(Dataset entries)
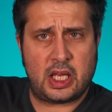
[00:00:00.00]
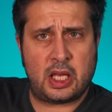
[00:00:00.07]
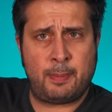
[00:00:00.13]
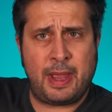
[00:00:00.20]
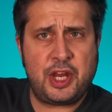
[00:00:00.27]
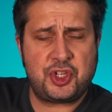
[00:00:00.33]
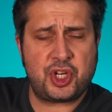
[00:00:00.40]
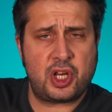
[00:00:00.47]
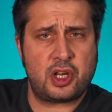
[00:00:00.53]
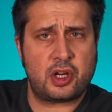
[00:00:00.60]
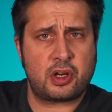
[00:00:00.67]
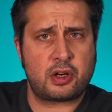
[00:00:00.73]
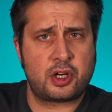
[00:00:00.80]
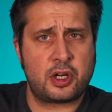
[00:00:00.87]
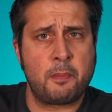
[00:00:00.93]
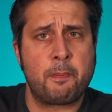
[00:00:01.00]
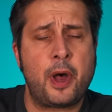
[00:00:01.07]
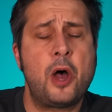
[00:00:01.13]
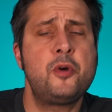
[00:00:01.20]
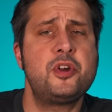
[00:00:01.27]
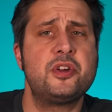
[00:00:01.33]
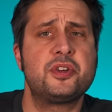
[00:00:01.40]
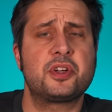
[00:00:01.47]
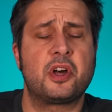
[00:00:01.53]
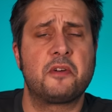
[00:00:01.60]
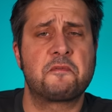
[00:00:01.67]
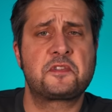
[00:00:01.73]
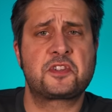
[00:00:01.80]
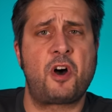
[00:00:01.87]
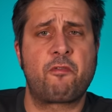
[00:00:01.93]
A major component
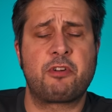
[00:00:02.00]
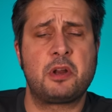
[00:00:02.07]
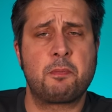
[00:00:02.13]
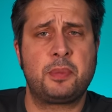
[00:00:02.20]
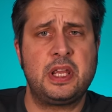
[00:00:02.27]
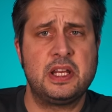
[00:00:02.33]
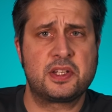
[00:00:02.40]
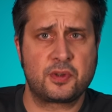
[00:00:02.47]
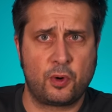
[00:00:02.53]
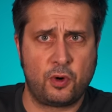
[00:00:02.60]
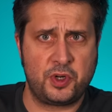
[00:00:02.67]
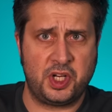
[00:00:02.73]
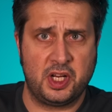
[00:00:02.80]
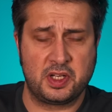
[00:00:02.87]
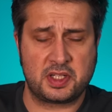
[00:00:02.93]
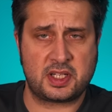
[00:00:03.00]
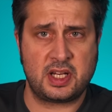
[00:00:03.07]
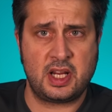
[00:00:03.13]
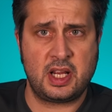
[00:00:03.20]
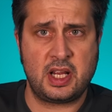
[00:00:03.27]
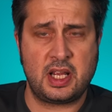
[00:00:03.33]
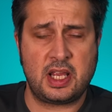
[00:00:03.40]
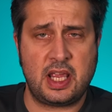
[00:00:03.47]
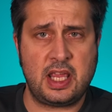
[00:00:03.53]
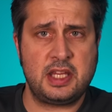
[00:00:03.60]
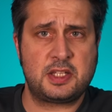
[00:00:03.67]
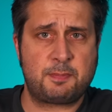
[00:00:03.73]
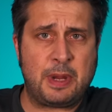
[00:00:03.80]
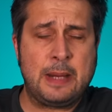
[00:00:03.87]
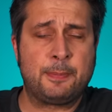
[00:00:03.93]
of Soverign Pete's audience
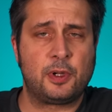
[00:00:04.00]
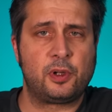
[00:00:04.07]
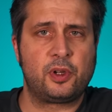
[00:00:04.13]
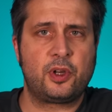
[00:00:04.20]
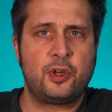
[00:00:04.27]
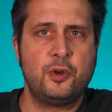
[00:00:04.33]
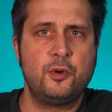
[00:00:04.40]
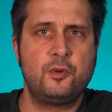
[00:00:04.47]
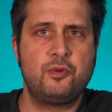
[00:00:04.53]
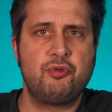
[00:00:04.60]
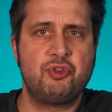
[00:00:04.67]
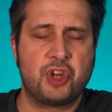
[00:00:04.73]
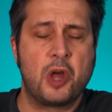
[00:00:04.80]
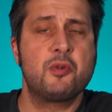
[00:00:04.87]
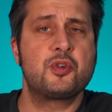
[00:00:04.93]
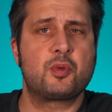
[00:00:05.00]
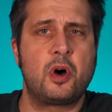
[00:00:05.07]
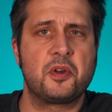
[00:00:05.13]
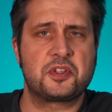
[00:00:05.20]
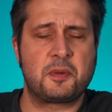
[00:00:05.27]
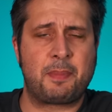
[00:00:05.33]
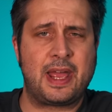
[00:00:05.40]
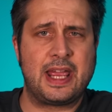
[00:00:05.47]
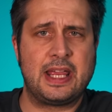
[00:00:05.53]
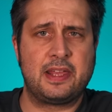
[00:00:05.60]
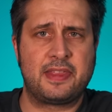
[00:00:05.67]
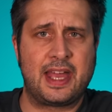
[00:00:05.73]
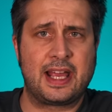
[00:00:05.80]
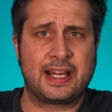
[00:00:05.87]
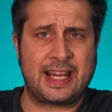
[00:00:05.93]
is people who don't want to pay
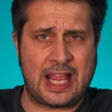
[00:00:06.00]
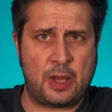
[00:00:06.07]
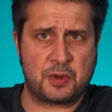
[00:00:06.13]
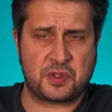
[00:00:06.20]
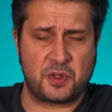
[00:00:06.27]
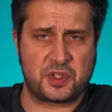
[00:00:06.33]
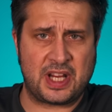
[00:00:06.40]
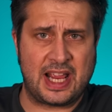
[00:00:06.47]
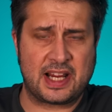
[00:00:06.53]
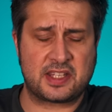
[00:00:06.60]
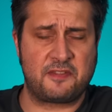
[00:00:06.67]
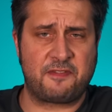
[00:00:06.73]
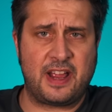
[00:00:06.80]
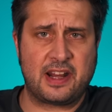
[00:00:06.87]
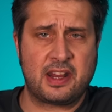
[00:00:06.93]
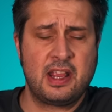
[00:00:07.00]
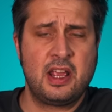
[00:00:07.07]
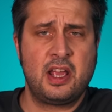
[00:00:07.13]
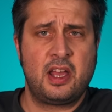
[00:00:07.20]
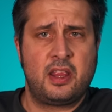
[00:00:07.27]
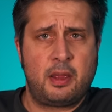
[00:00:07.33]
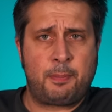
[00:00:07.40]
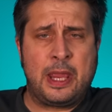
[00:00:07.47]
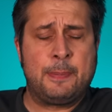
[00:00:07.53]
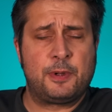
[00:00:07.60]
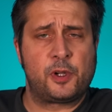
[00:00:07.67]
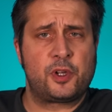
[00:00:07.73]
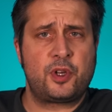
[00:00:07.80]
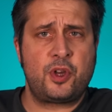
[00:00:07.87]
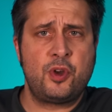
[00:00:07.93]
their council tax. In fact,
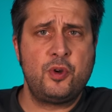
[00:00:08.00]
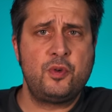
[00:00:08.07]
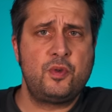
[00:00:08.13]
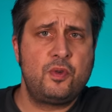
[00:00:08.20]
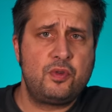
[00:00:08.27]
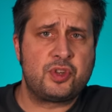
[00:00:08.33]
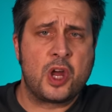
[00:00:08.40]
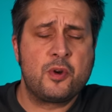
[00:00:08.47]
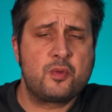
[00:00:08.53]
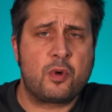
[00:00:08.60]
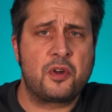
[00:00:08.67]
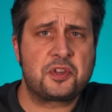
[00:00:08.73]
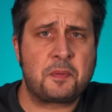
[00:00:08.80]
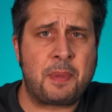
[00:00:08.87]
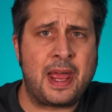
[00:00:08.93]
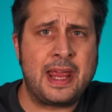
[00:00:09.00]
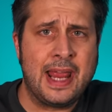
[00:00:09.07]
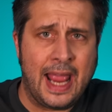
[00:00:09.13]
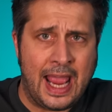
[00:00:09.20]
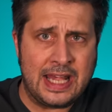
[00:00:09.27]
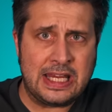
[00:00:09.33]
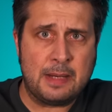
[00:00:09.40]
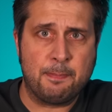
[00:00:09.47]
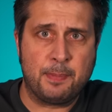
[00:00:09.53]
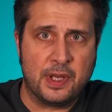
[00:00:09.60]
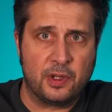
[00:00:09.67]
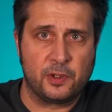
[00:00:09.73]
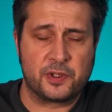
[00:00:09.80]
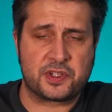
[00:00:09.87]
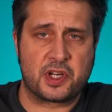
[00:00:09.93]
people who don't want to pay any
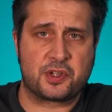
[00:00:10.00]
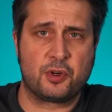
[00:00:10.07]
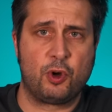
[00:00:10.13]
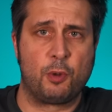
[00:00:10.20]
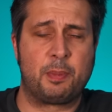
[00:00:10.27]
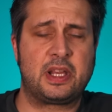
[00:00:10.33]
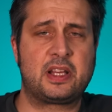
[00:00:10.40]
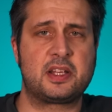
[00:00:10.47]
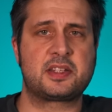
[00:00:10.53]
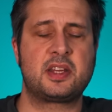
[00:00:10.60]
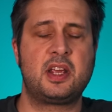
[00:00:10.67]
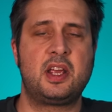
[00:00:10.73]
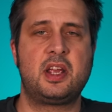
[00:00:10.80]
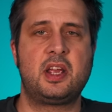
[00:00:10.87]
bills at all, because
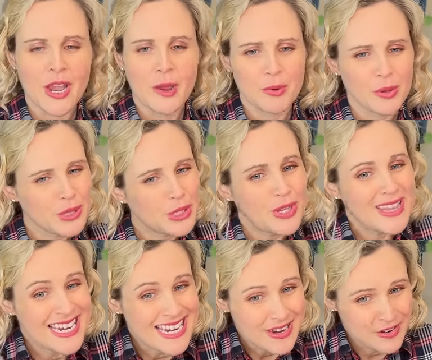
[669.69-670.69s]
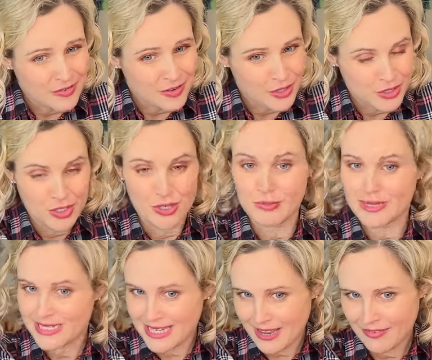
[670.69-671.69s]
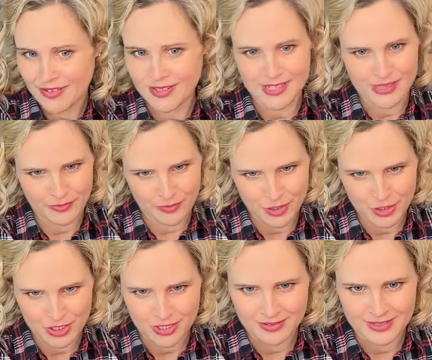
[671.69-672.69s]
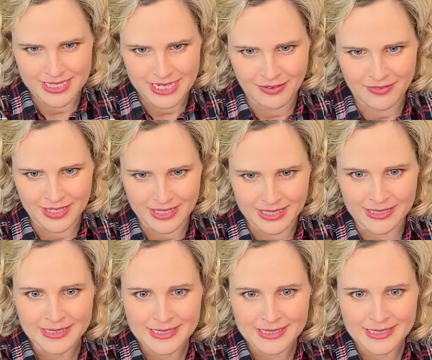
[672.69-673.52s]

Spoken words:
Probably not in the near future, but definitely in the future. Definitely.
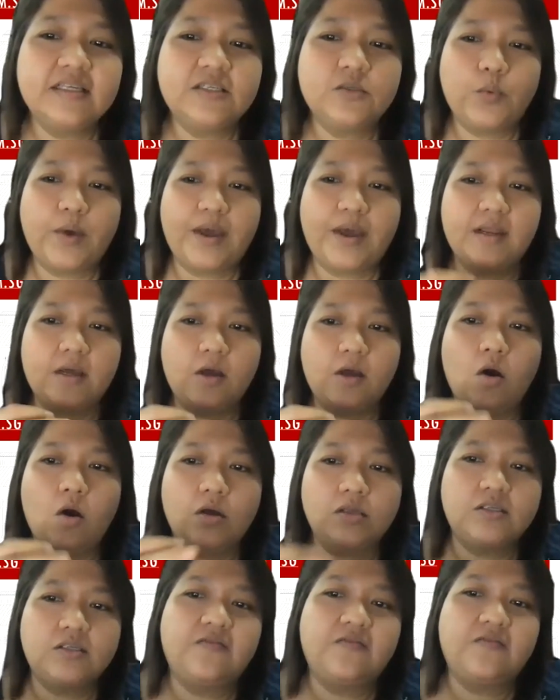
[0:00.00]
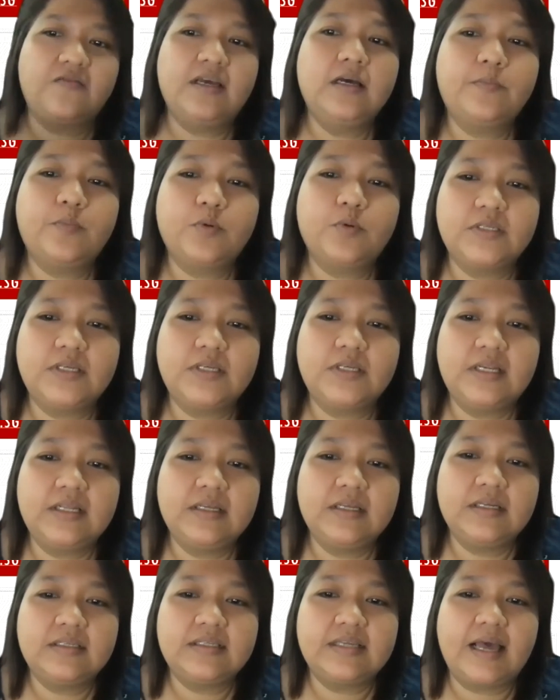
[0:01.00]
where the cost of legal
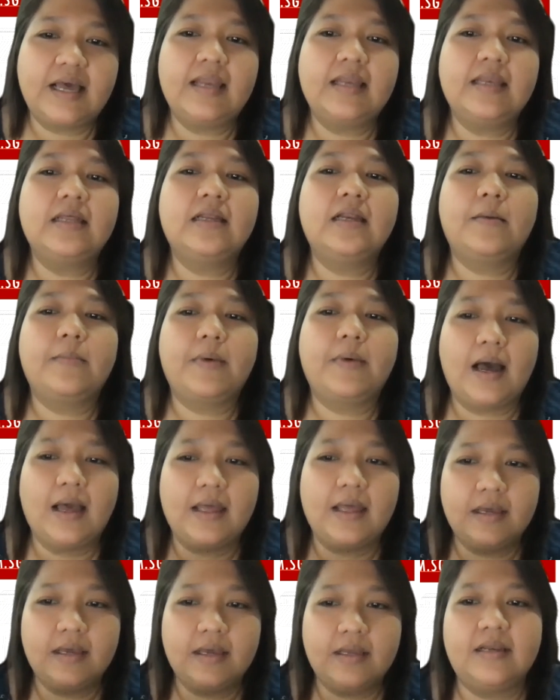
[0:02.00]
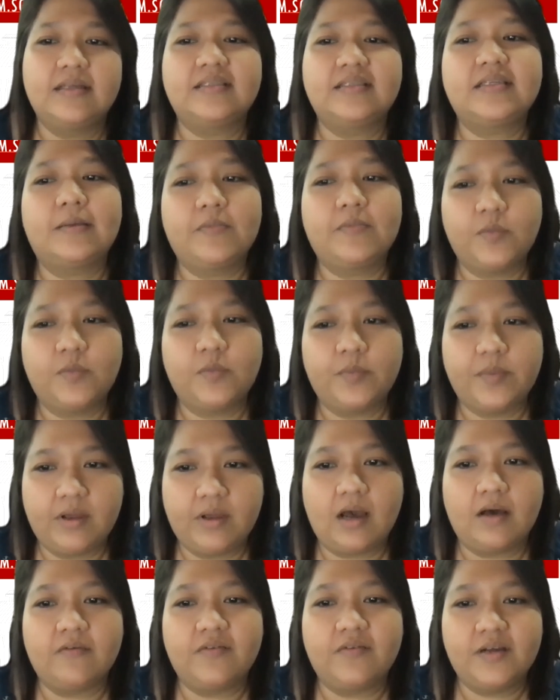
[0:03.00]
proceedings ended up higher than the sum to be
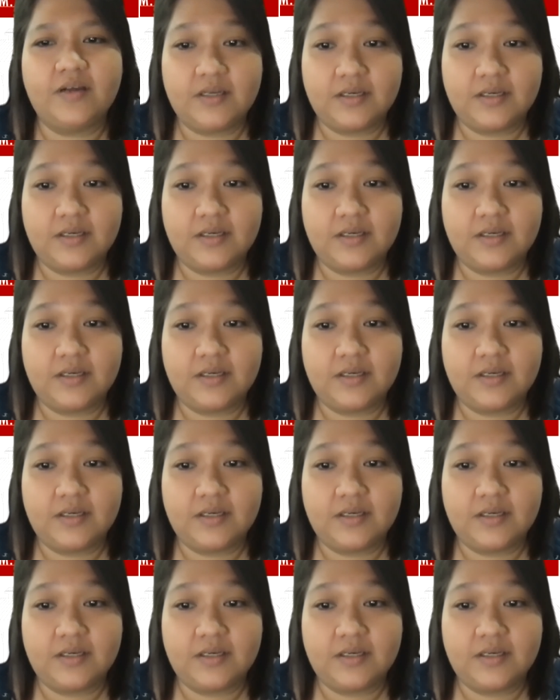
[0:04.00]
recovered?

__What this task involves__
The lines above from the line with "[00:00:05.53]" through the line with "[00:00:07.00]" are to be given again word for word, with no pictures among them.

__Result__
[00:00:05.53]
[00:00:05.60]
[00:00:05.67]
[00:00:05.73]
[00:00:05.80]
[00:00:05.87]
[00:00:05.93]
is people who don't want to pay
[00:00:06.00]
[00:00:06.07]
[00:00:06.13]
[00:00:06.20]
[00:00:06.27]
[00:00:06.33]
[00:00:06.40]
[00:00:06.47]
[00:00:06.53]
[00:00:06.60]
[00:00:06.67]
[00:00:06.73]
[00:00:06.80]
[00:00:06.87]
[00:00:06.93]
[00:00:07.00]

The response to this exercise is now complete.